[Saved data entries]
[Start of Attachment]

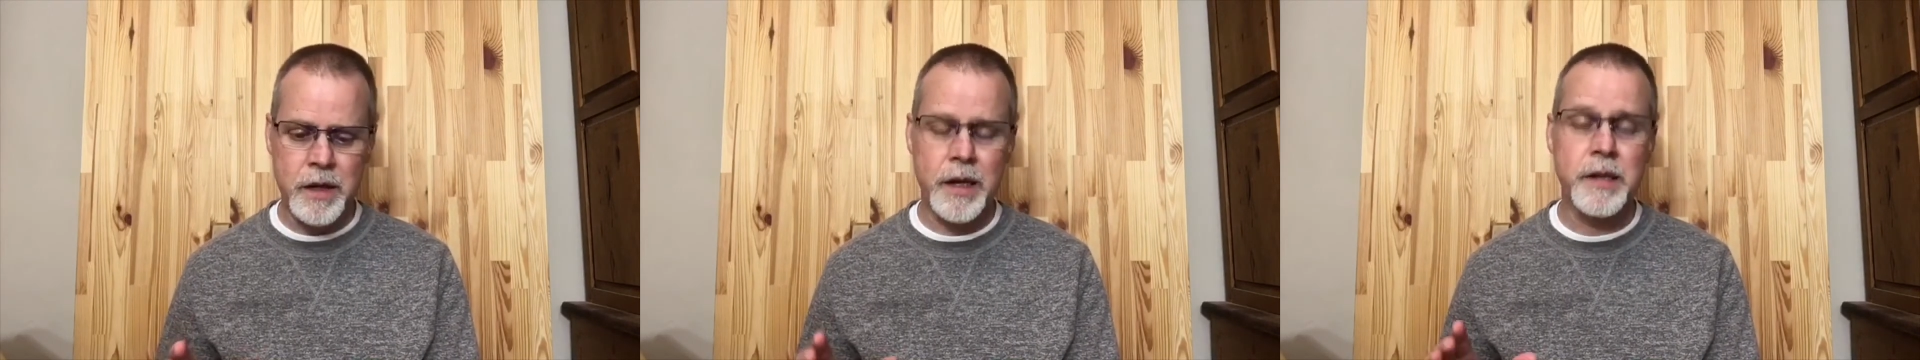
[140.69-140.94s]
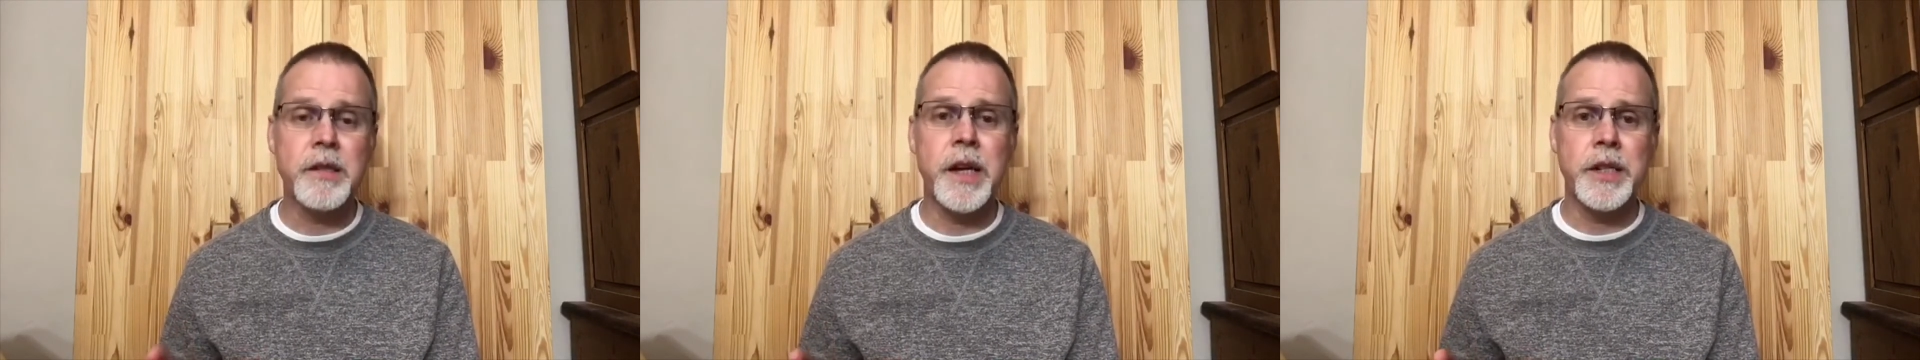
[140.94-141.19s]

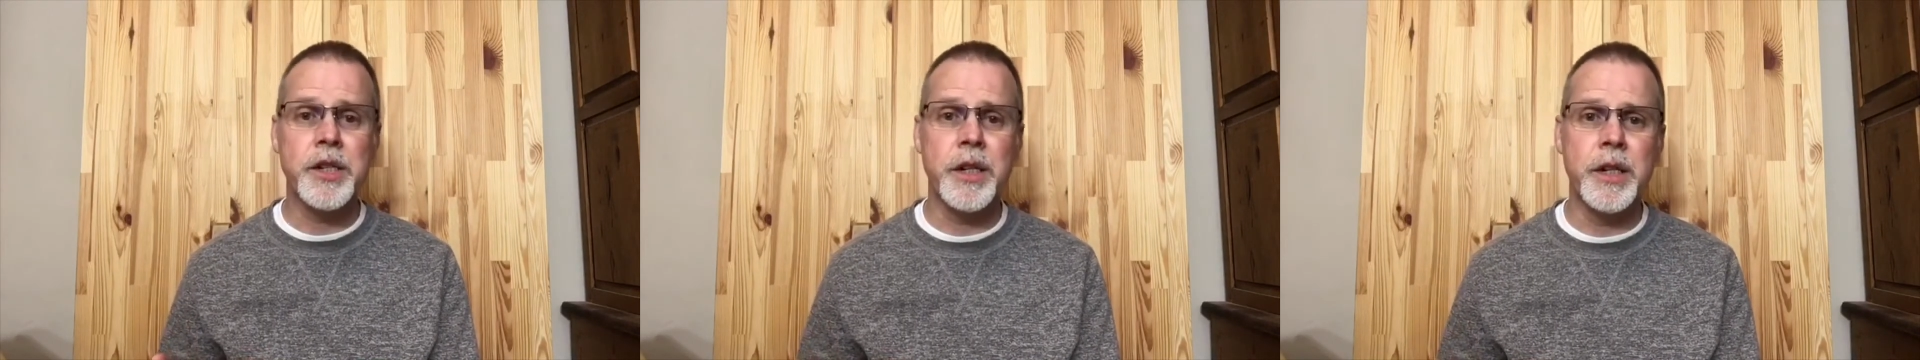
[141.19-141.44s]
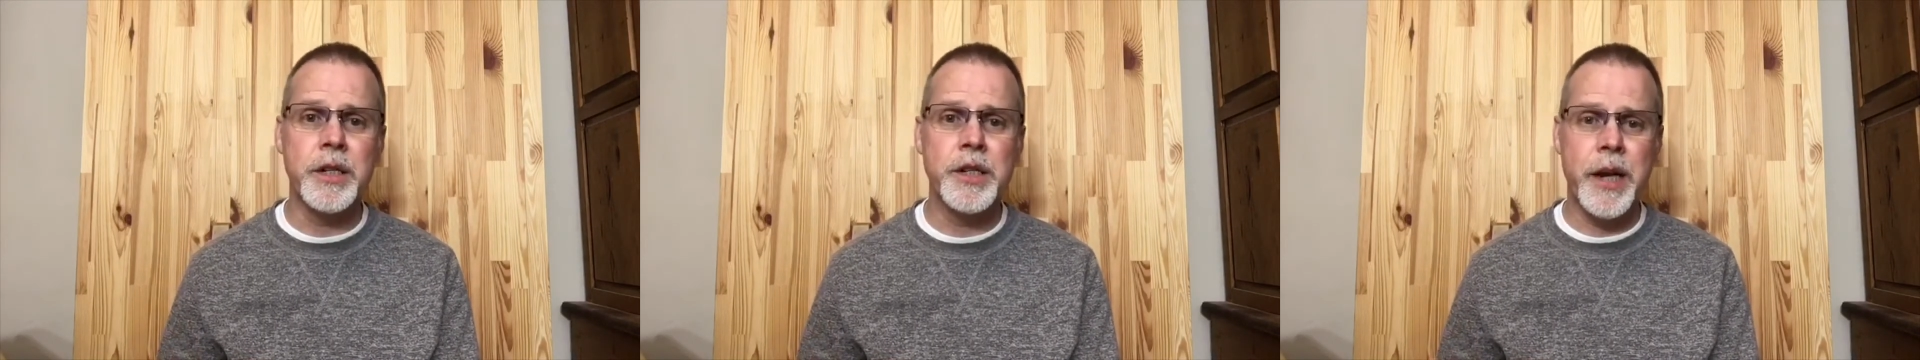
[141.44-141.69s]
section
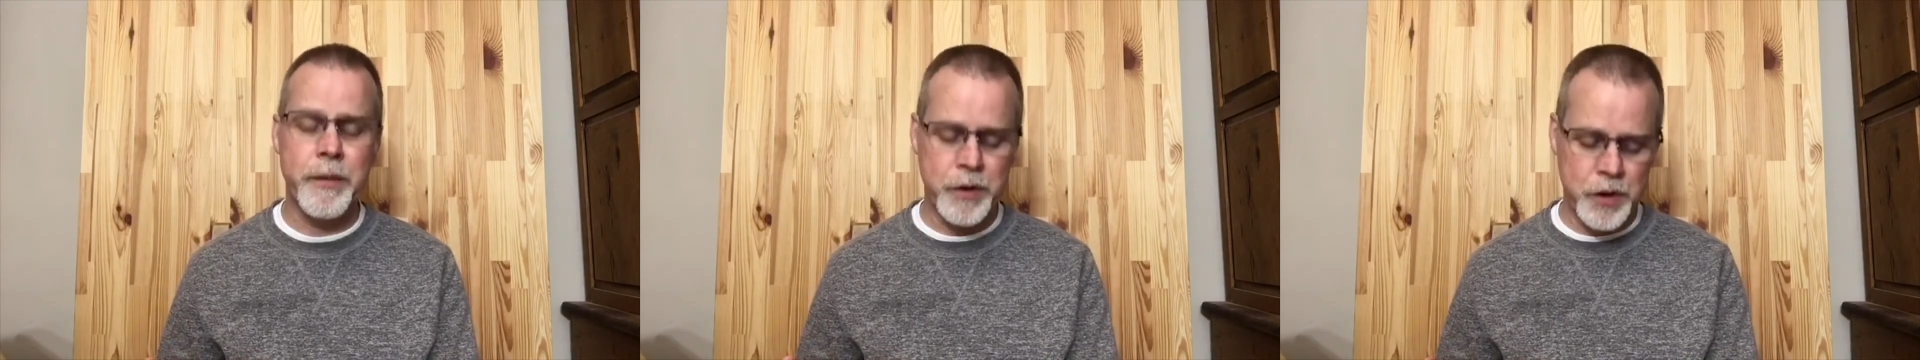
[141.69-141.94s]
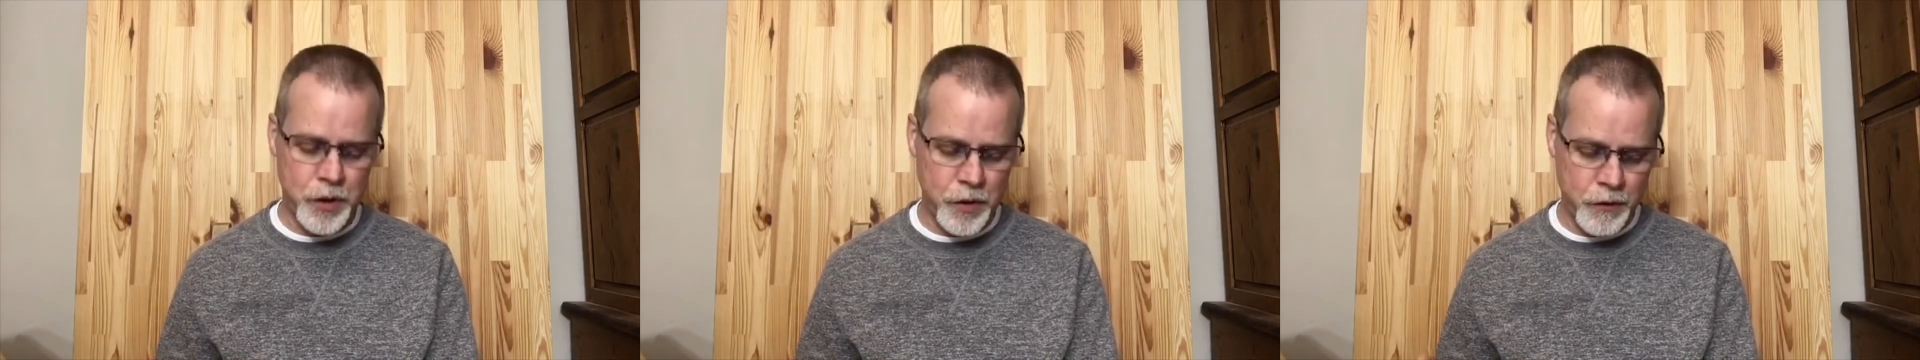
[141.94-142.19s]
in chapter
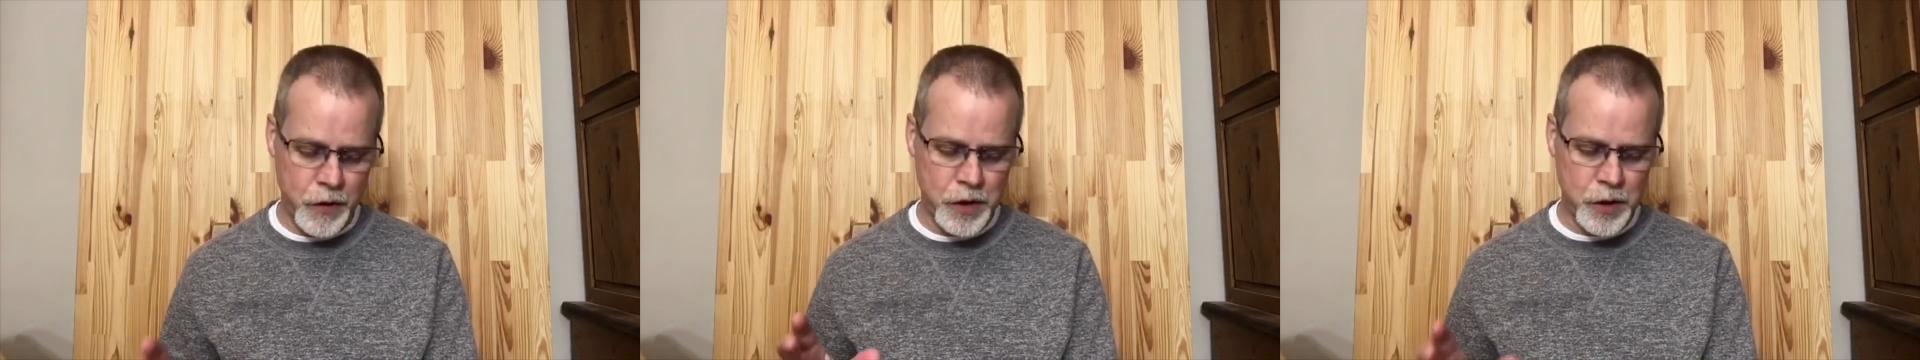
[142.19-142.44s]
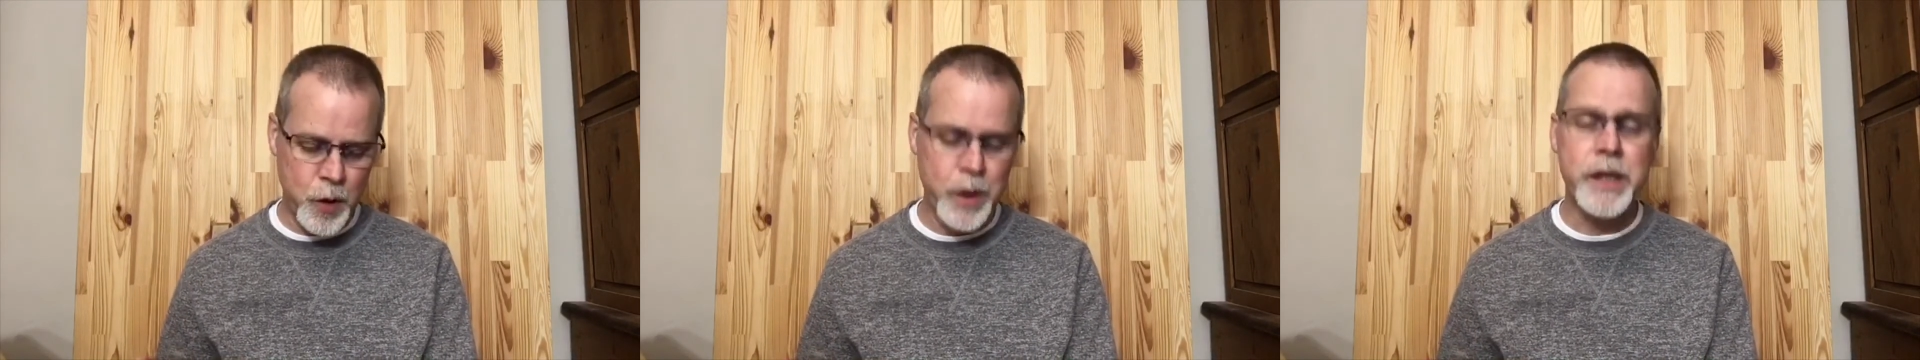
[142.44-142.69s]
2, verse
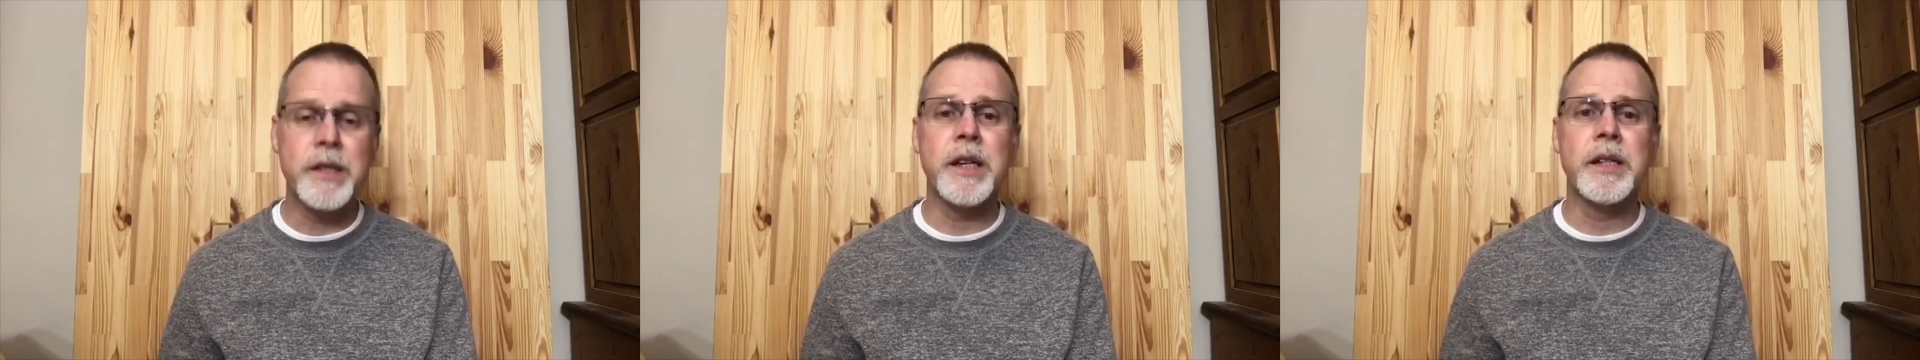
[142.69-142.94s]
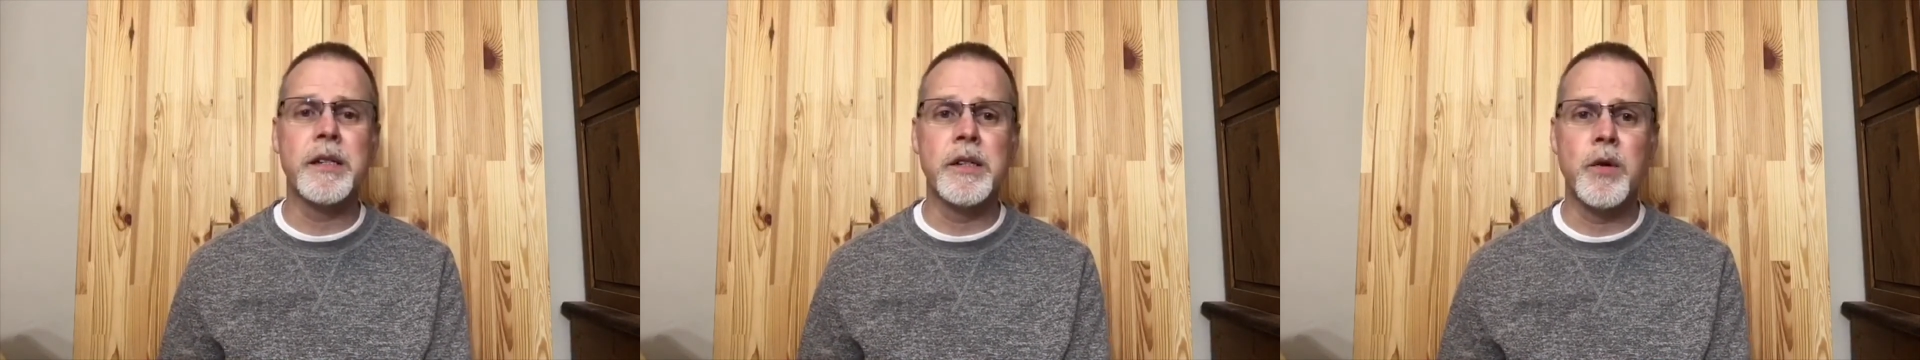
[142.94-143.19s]

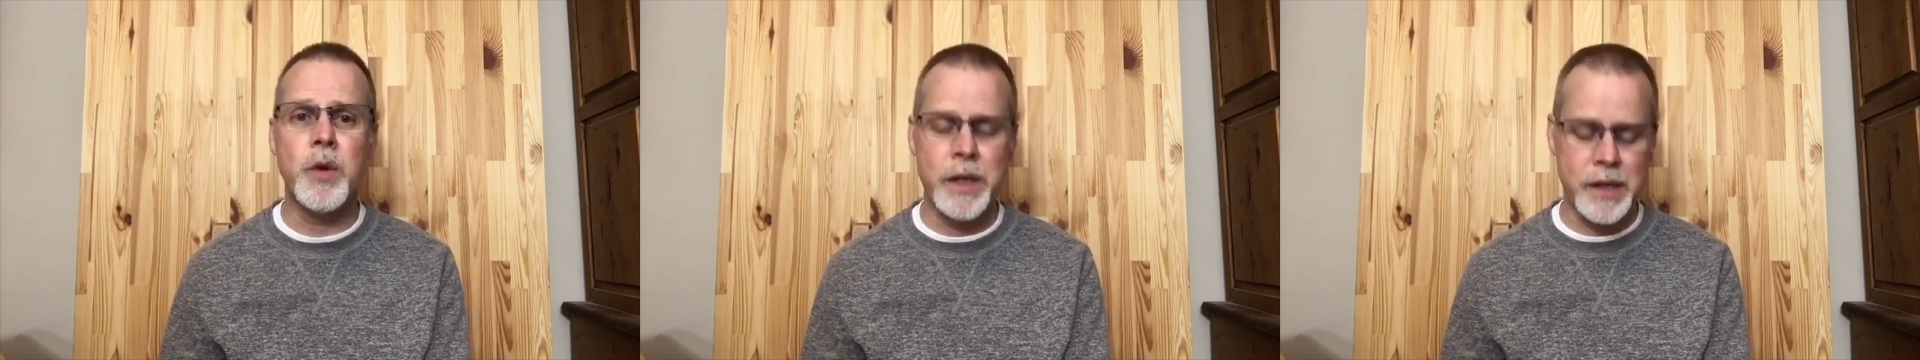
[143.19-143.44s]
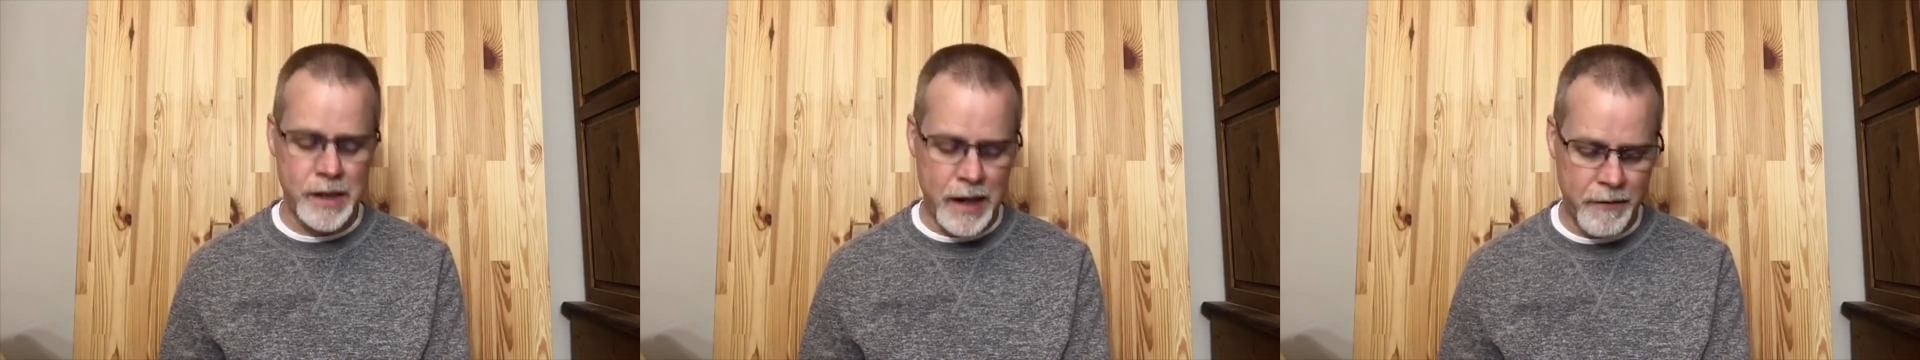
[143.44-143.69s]
26 and
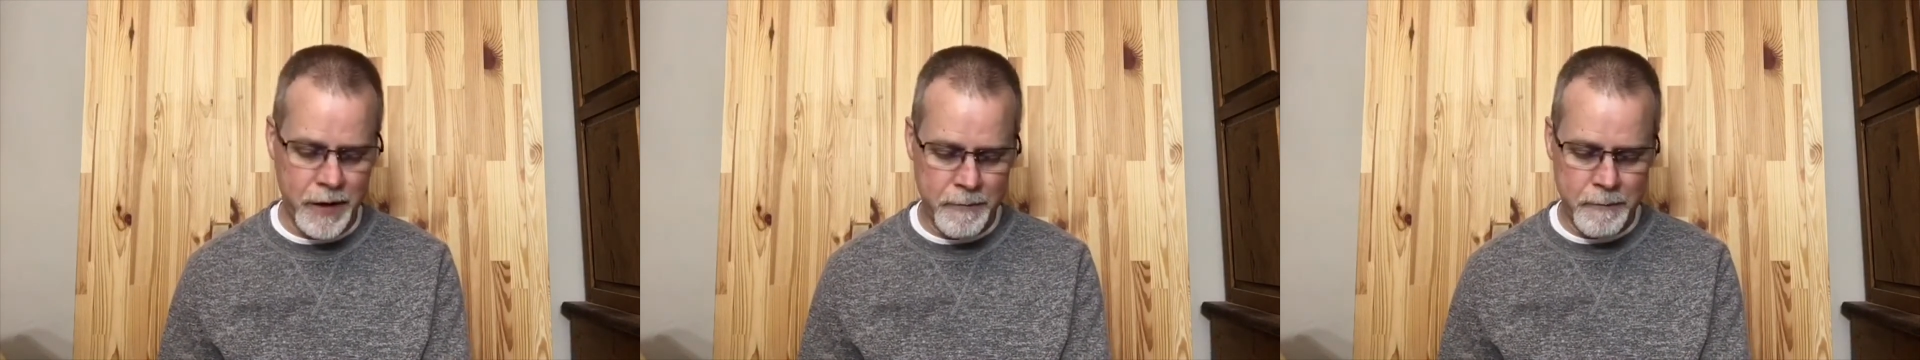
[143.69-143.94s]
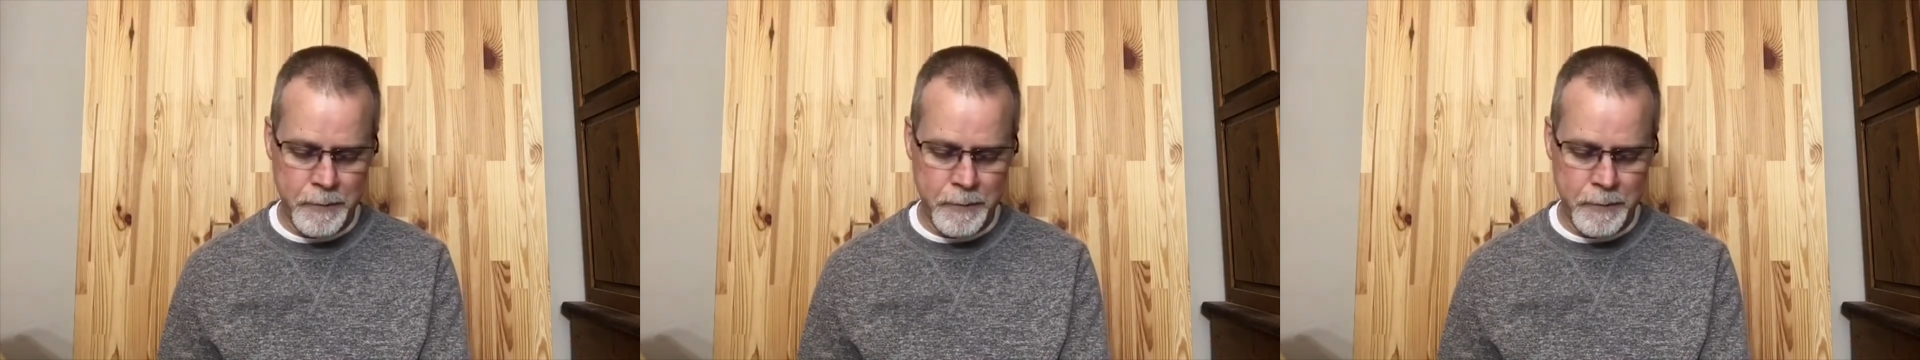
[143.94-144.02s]
27.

[End of Attachment]

Problem to work on:
Beginning at the line that contains "[142.94-143.19s]", transcribe it and every later line through the last line of the data above, exactly, and drop the pictures.

Task output:
[142.94-143.19s]

[143.19-143.44s]
[143.44-143.69s]
26 and
[143.69-143.94s]
[143.94-144.02s]
27.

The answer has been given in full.